## Work to be completed
Write out the records beneath this line exactly as they appear, minus any images.

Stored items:
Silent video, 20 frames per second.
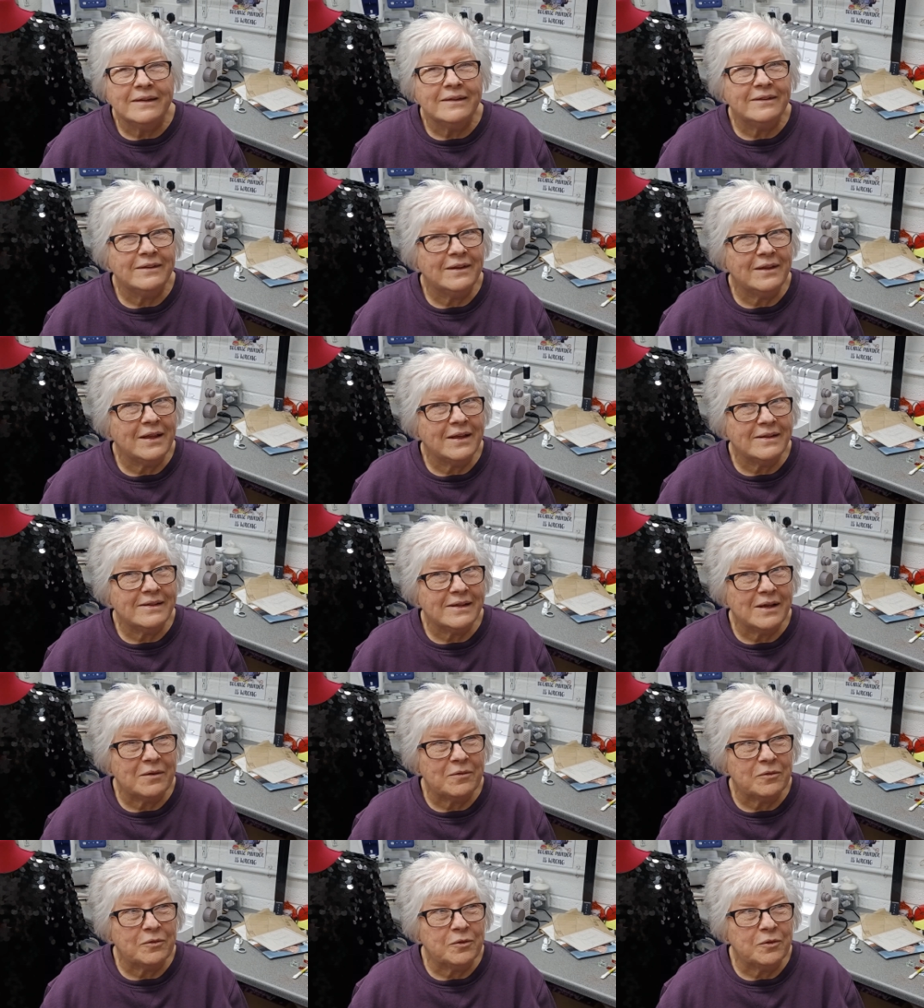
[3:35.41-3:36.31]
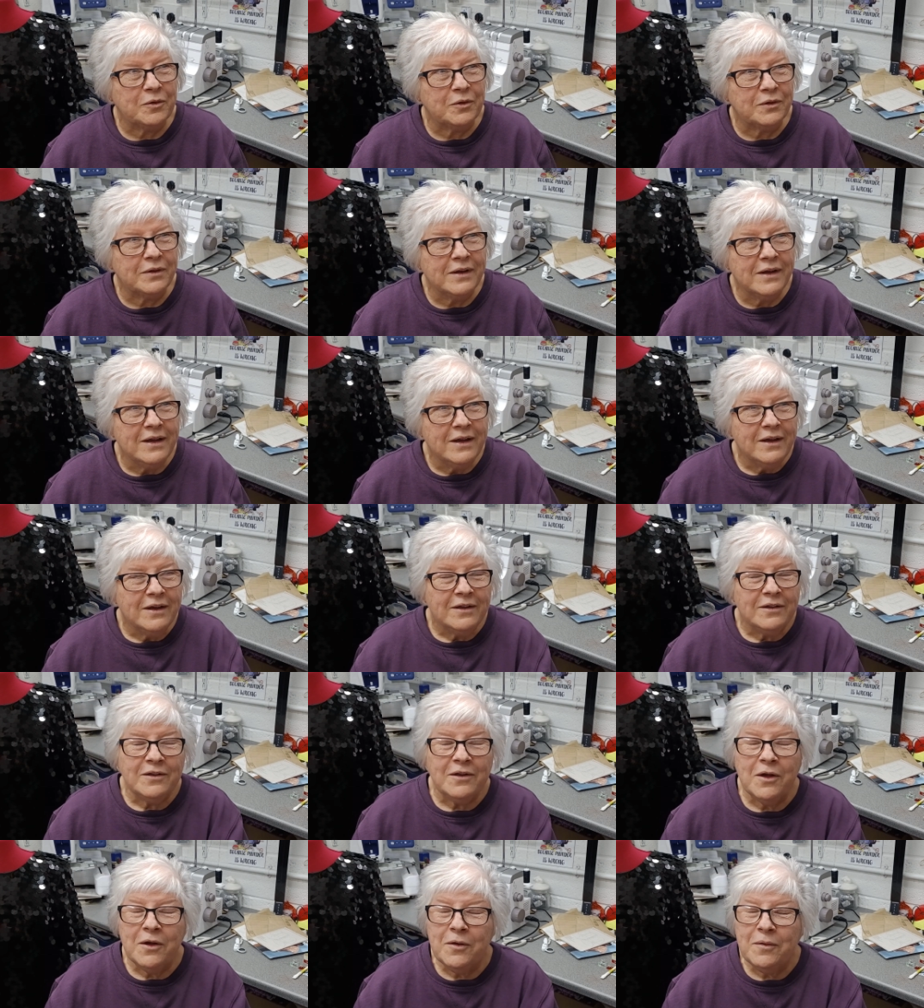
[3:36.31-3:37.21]
So that sounds good.
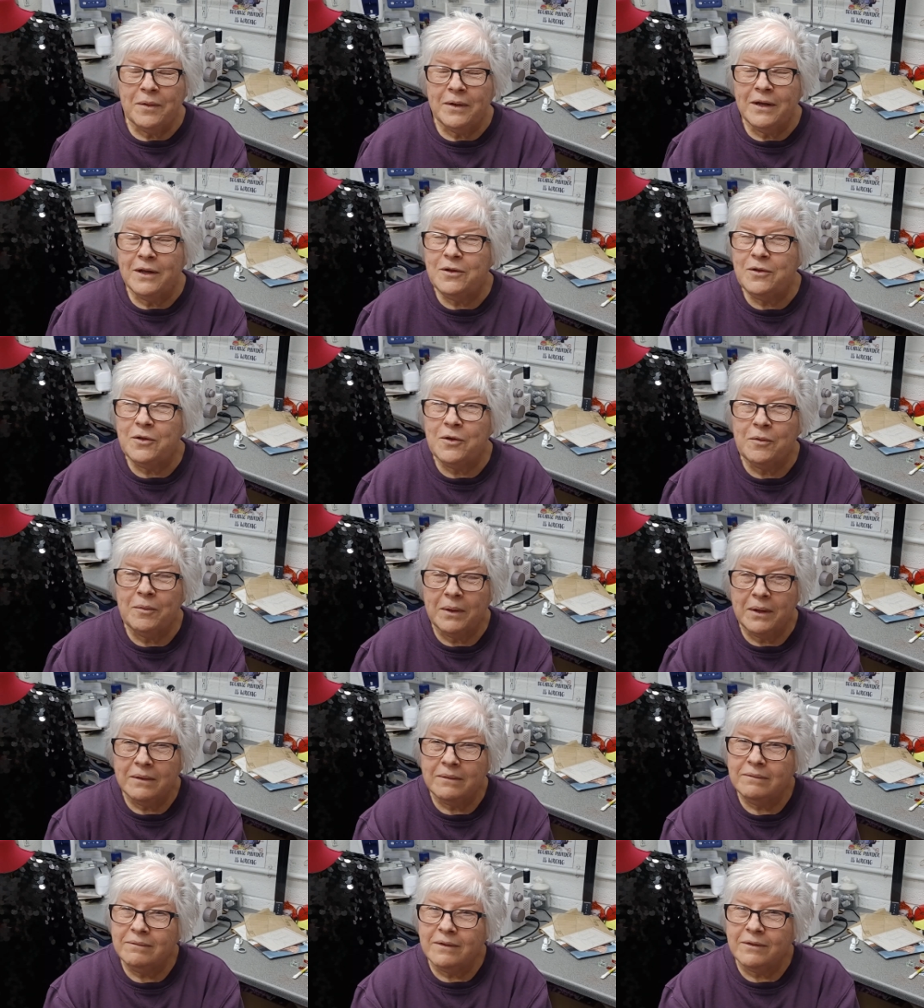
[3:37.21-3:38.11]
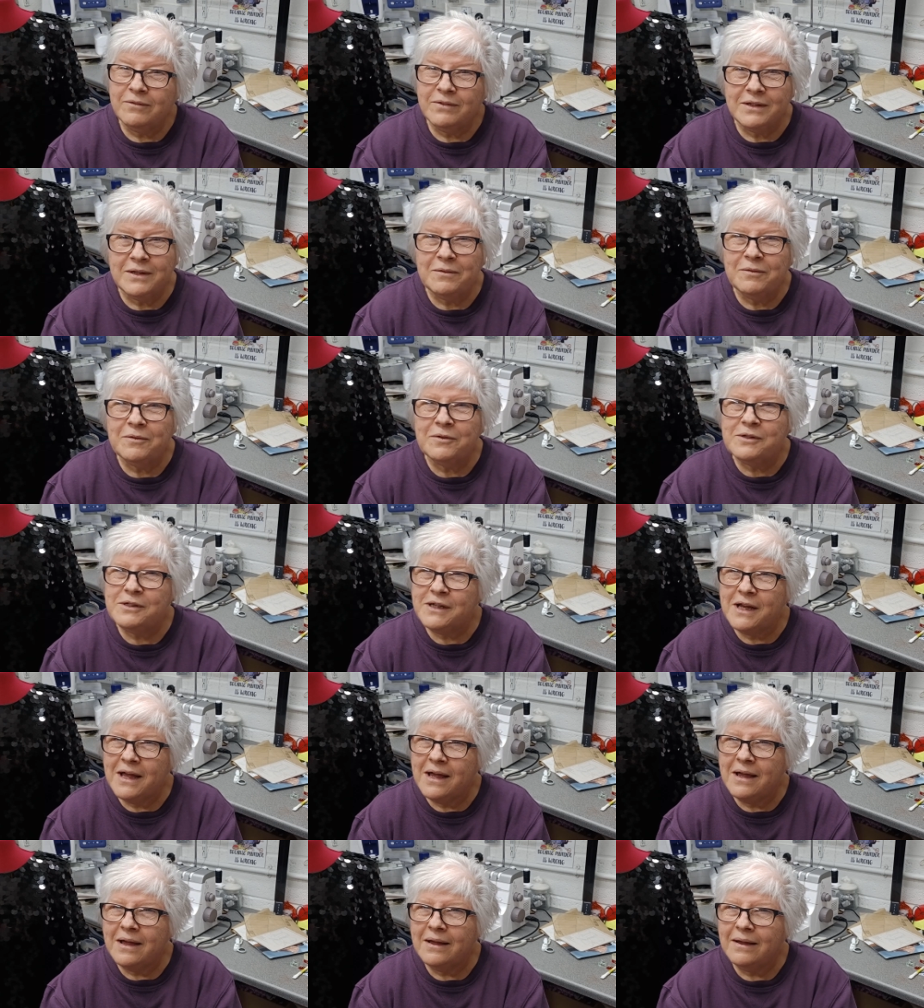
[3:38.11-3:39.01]
So when I do, I obviously will
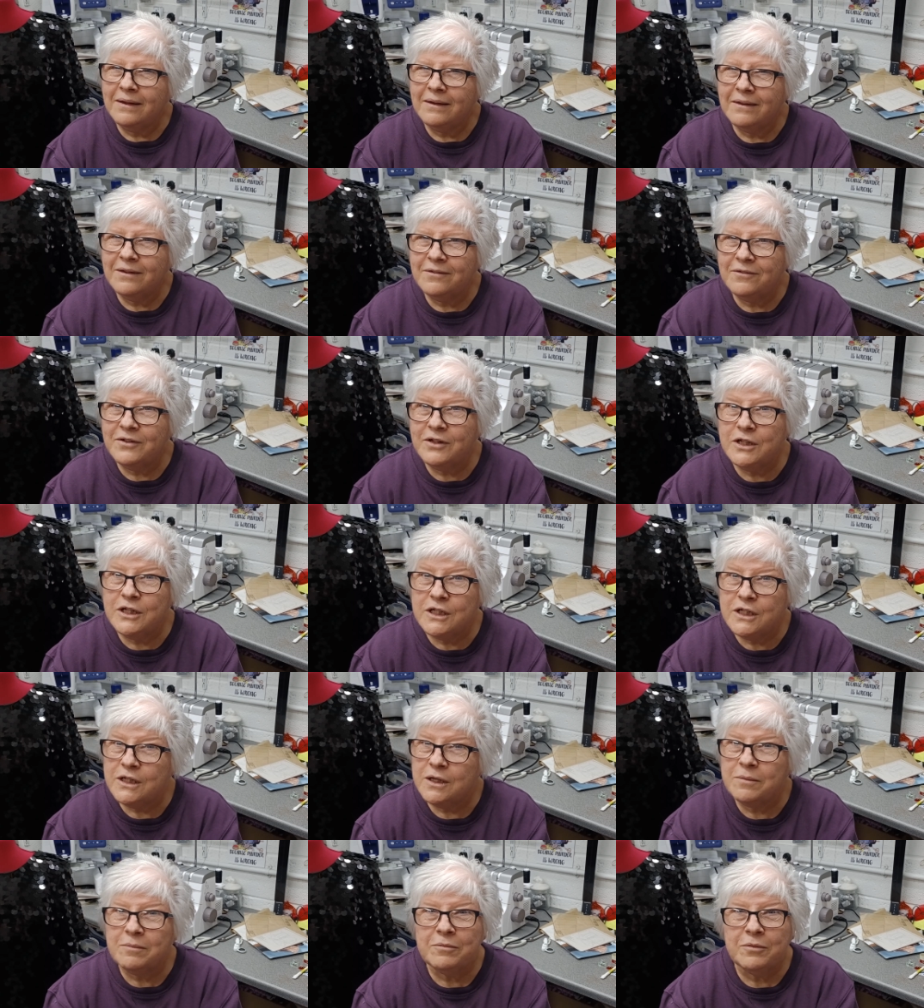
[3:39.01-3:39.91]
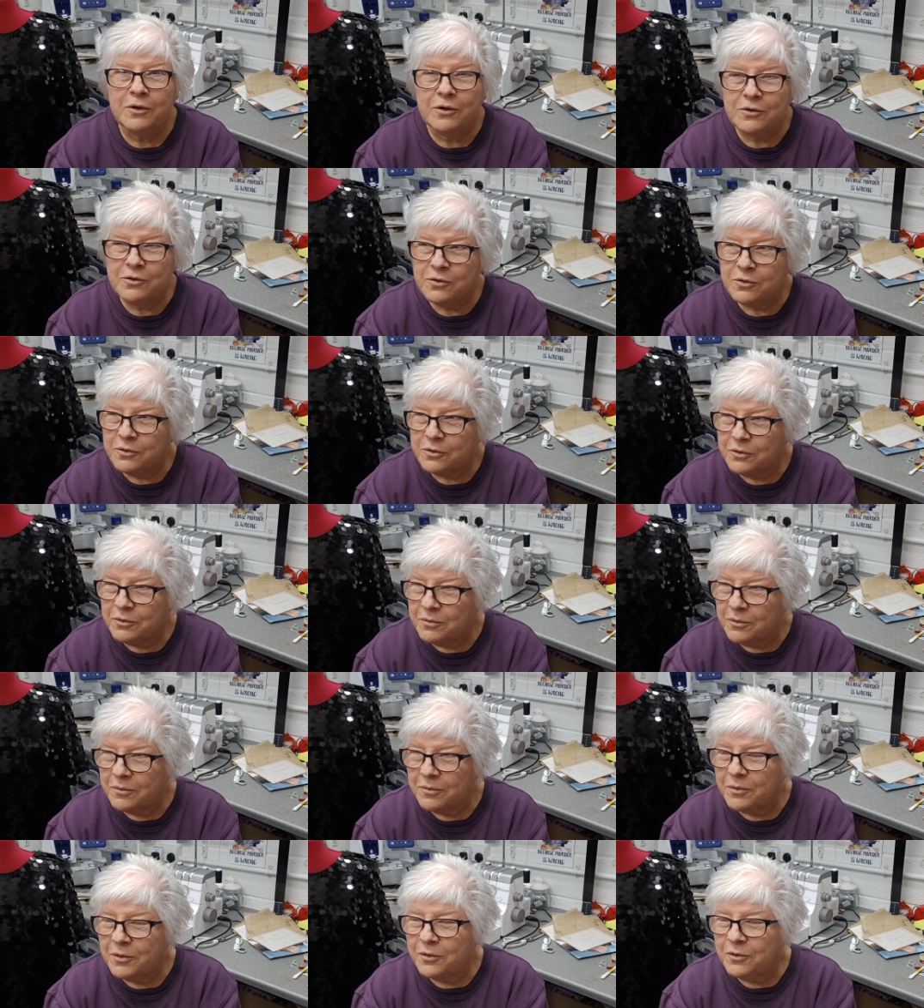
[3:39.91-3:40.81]
share the finished product
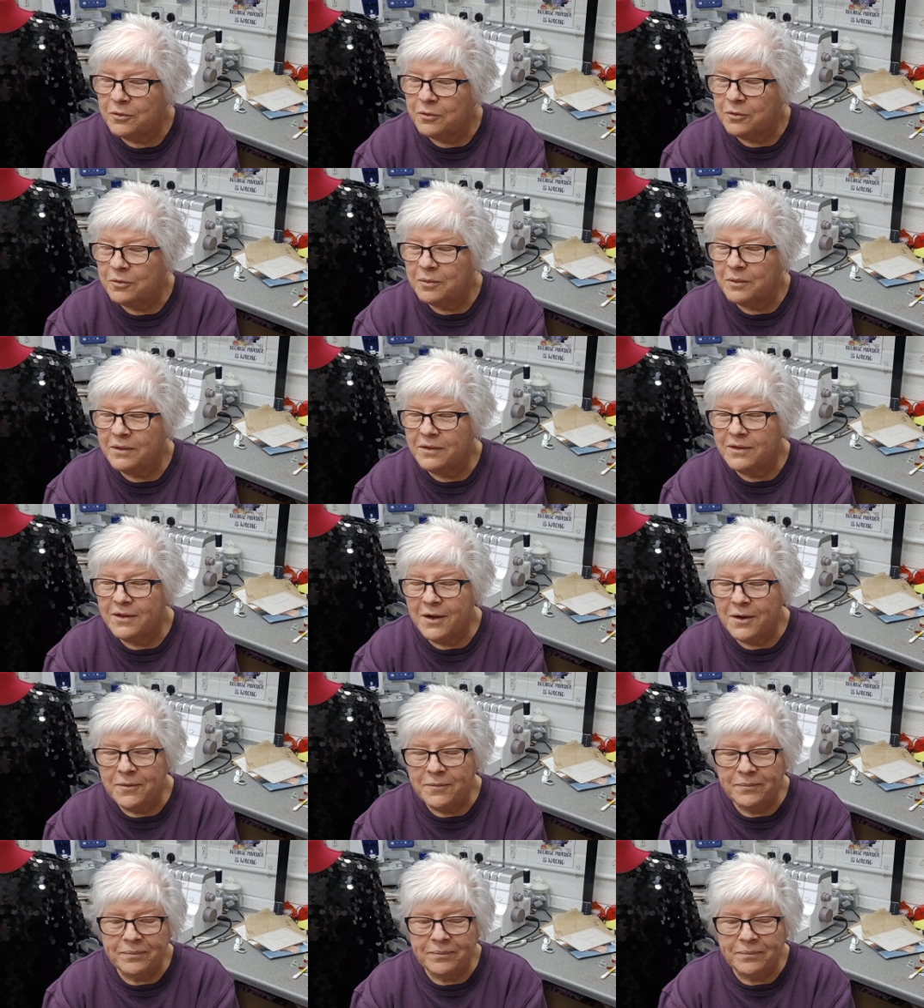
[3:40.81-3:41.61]
with you.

## Solution
Silent video, 20 frames per second.
[3:35.41-3:36.31]
[3:36.31-3:37.21]
So that sounds good.
[3:37.21-3:38.11]
[3:38.11-3:39.01]
So when I do, I obviously will
[3:39.01-3:39.91]
[3:39.91-3:40.81]
share the finished product
[3:40.81-3:41.61]
with you.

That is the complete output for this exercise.